What that means exactly is hard to say. But Rice challenged the idea that Obama’s more controversial foreign-policy proposals — setting a timetable for withdrawal from Iraq, negotiating with foreign adversaries, bolstering the U.S. troop presence in Afghanistan and renewing the hunt for Al Qaeda leaders in Pakistan — were, as his critics maintained, imprudent. “I don’t see it as radical at all,” she told me in February. “I see it as rational, wise and long overdue.”
Obama-watchers have seen Rice quickly build a rapport with the president-elect, something that will aid Rice in staffing the foreign-policy team. “It indicates they’ll be very pragmatic,” Wirth said, “and focused on strengthening the international machinery, to regain America’s reputation around the world. And she’ll just be reflecting what Obama has said.”
Another colleague, John Prendergast, an Africa aide on the NSC after Rice moved to the State Dept., was similarly impressed. “She was a brilliant strategist with a big vision, who was relentless in pursuing the president’s objectives,” remembered Prendergast, who now runs the Enough Project, an anti-genocide activist group. “She had a firm command of all of the relevant issues, and a keen insight into how to move decisions through the system so that the U.S. could act in a relevant and decisive manner.”
Rice was one of the few Democratic foreign-policy luminaries to oppose the 2002 invasion of Iraq.
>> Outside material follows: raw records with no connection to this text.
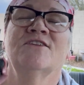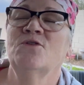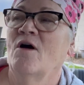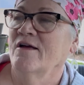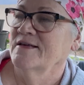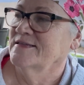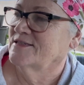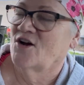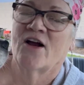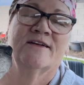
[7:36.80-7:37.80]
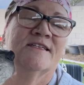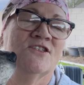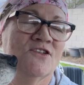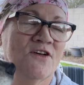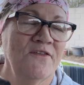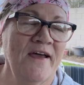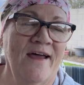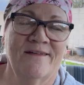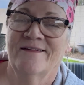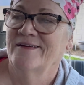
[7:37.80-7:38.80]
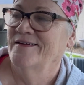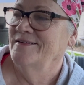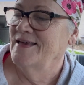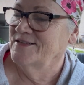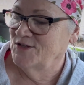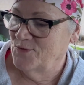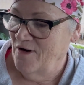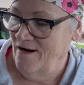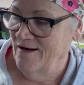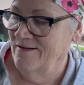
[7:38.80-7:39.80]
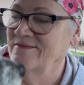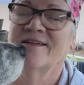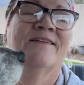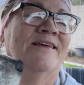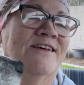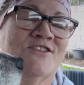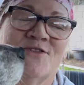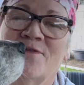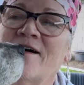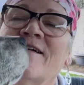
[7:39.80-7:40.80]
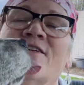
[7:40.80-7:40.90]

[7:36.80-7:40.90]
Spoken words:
You are the star. Didn't you know that? Yes, you are. Yes, you are.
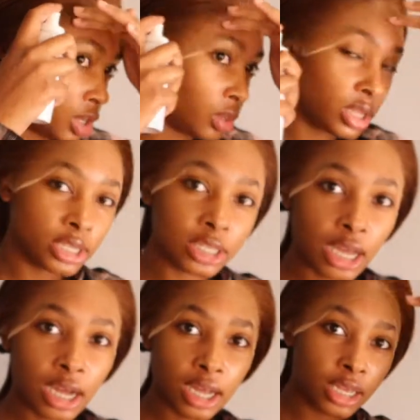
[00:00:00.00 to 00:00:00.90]
do this
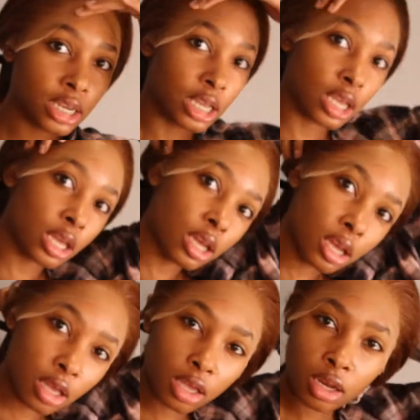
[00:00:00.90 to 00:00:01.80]
side,
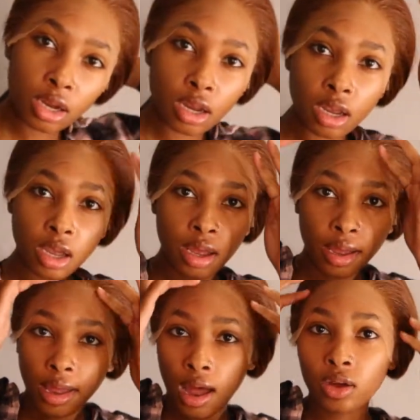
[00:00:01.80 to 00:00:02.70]
and
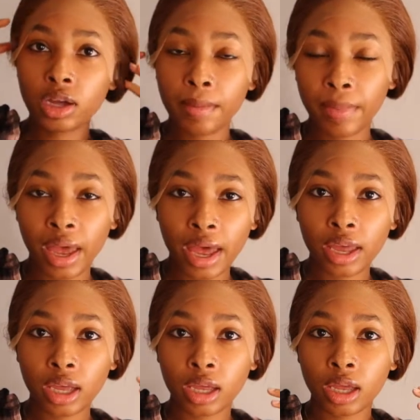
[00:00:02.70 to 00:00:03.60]
I'll come
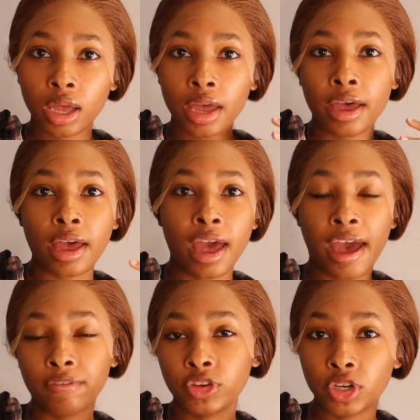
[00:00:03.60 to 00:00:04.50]
back
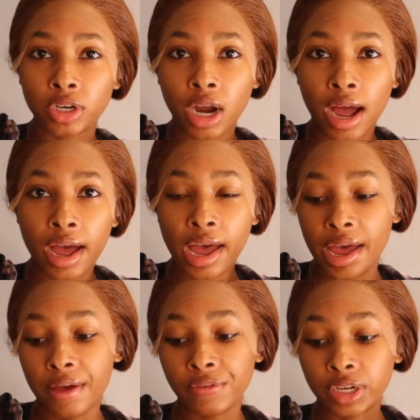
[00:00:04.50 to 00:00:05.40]
after I
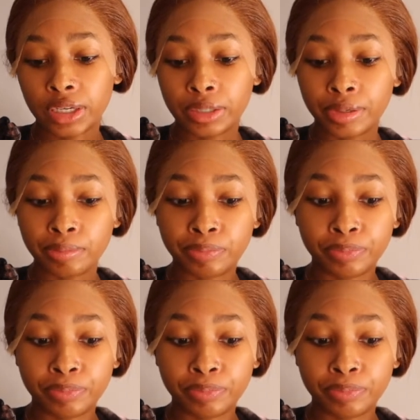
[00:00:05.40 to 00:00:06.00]
have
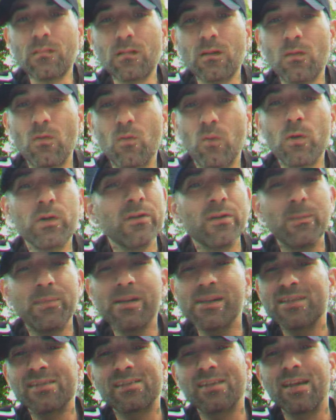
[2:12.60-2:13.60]
one of the
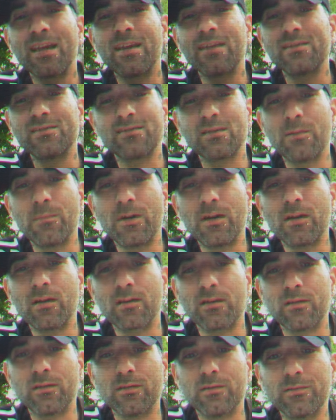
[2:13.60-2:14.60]
biggest gangs in
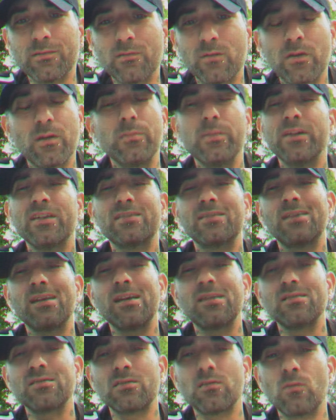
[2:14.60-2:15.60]
America, one of the biggest
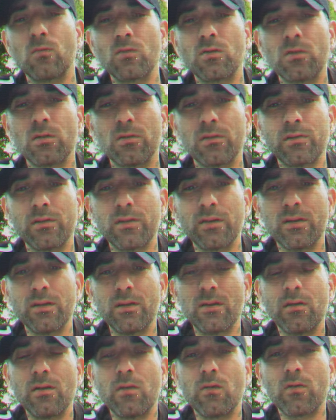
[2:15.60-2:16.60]
gangs in the world,
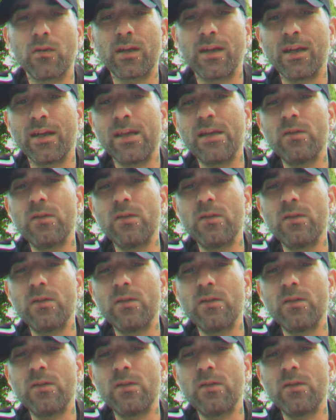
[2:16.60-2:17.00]
okay?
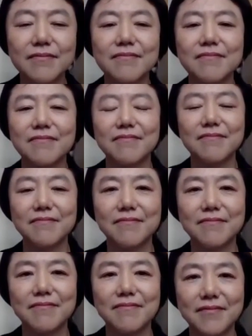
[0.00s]

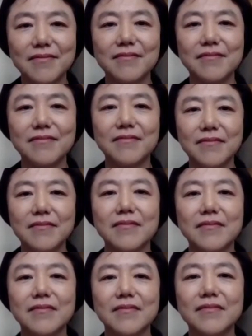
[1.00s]

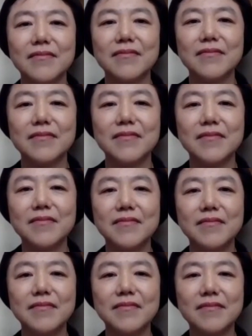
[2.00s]

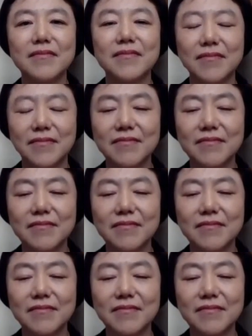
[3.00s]
(silent)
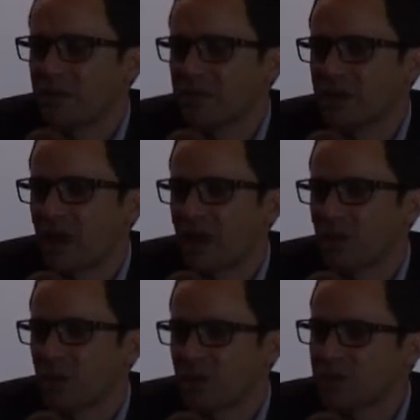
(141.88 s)
the
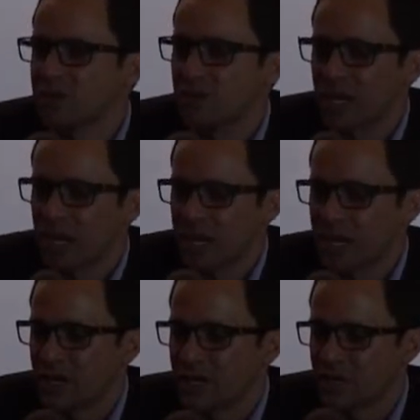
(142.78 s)
Arab world
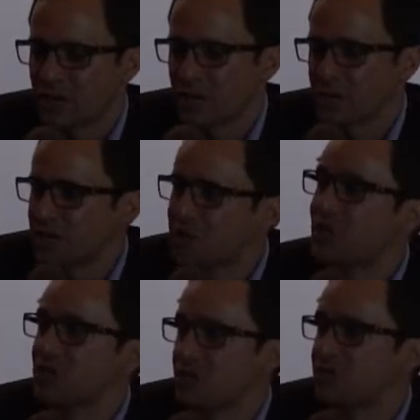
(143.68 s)
is following the
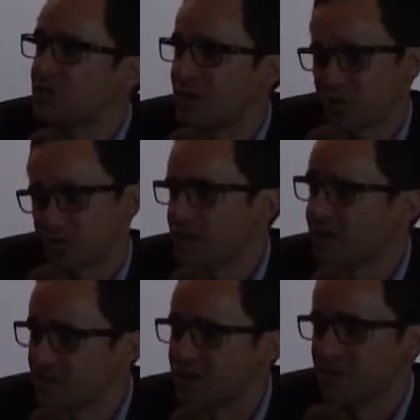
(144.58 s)
trends of the rest of
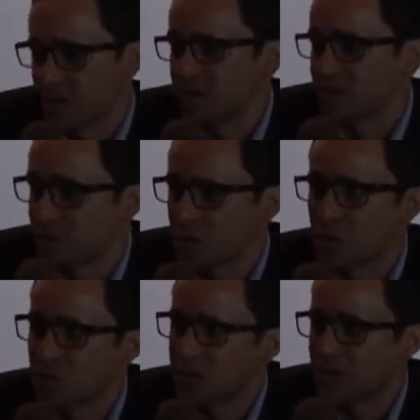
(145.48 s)
the
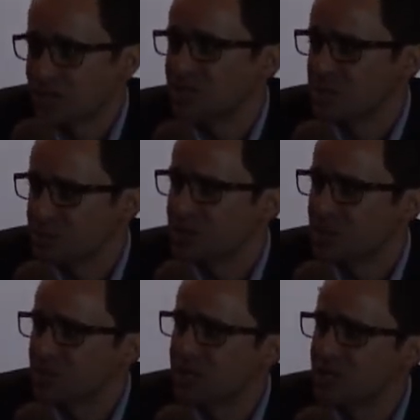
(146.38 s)
world, which around
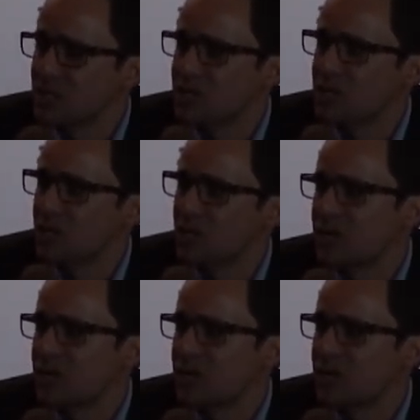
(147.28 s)
60% is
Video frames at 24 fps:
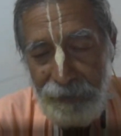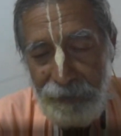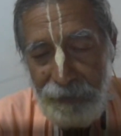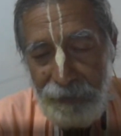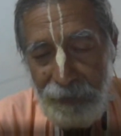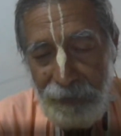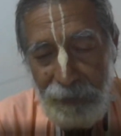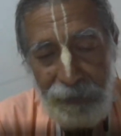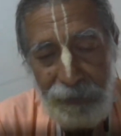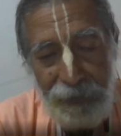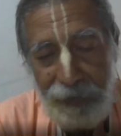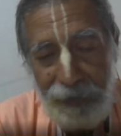
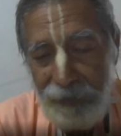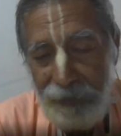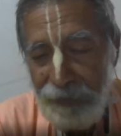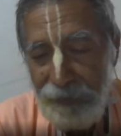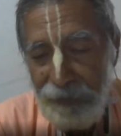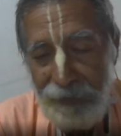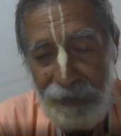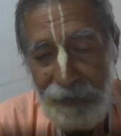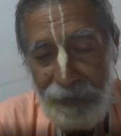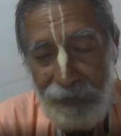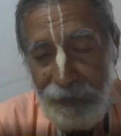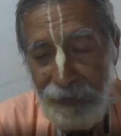So that
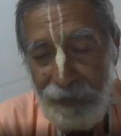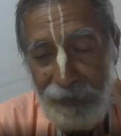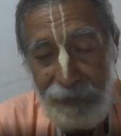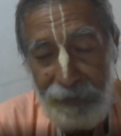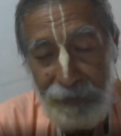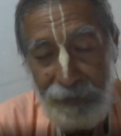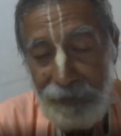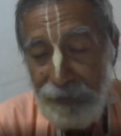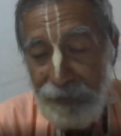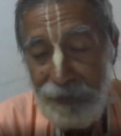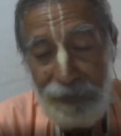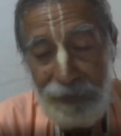is
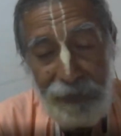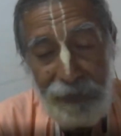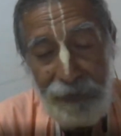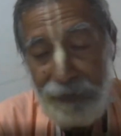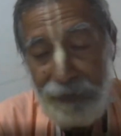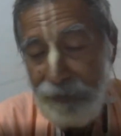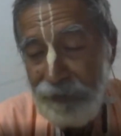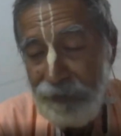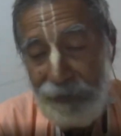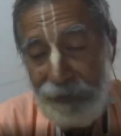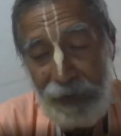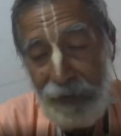the,
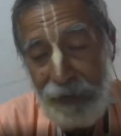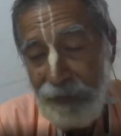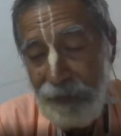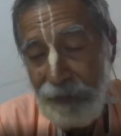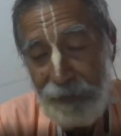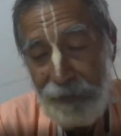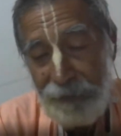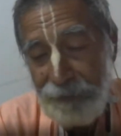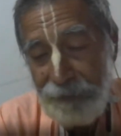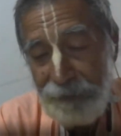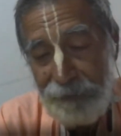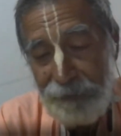he's telling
Prendergast said he was not surprised by her position. “Susan has an uncanny ability to weigh all sides to a situation and see through rhetoric and diversion,” he said.
Anne-Marie Slaughter, the dean of Princeton University’s Woodrow Wilson Center, came to know Rice when they worked on the Phoenix Initiative over the last four years, an attempt by progressive foreign-policy thinkers to craft a post-Bush grand strategy.
Slaughter’s assessment of Rice echoed Wirth’s. “She has a very holistic vision of national security,” Slaughter said, “one that includes the problems of weak and failing states and the overall imperative of standing for increased prosperity and justice for all people around the world.
“That doesn’t make her a starry-eyed one-worlder,” Slaughter continued, “although Obama may soon be giving that term a different and far stronger connotation, but it means that her experience with Africa has sensitized her to the many ways people can die violently — not just in conventional war.”
Wirth and others said Rice would be “very loyal to Obama,” to use Wirth’s words. Another former colleague, who requested anonymity, added that Rice doesn’t have an agenda separate from Obama’s.
Slaughter added that Rice’s potential ascendancy represented a milestone in gender equity for the foreign-policy community. “It is very important to women in foreign policy that Susan is not married to her job,” Slaughter said. “She has a great husband and two young kids, and she managed to balance it. After Madeleine Albright, whose kids were grown, and Condi Rice, who does not have a family, that’s a very important message to send. After all, most men in foreign policy manage to have families, too.”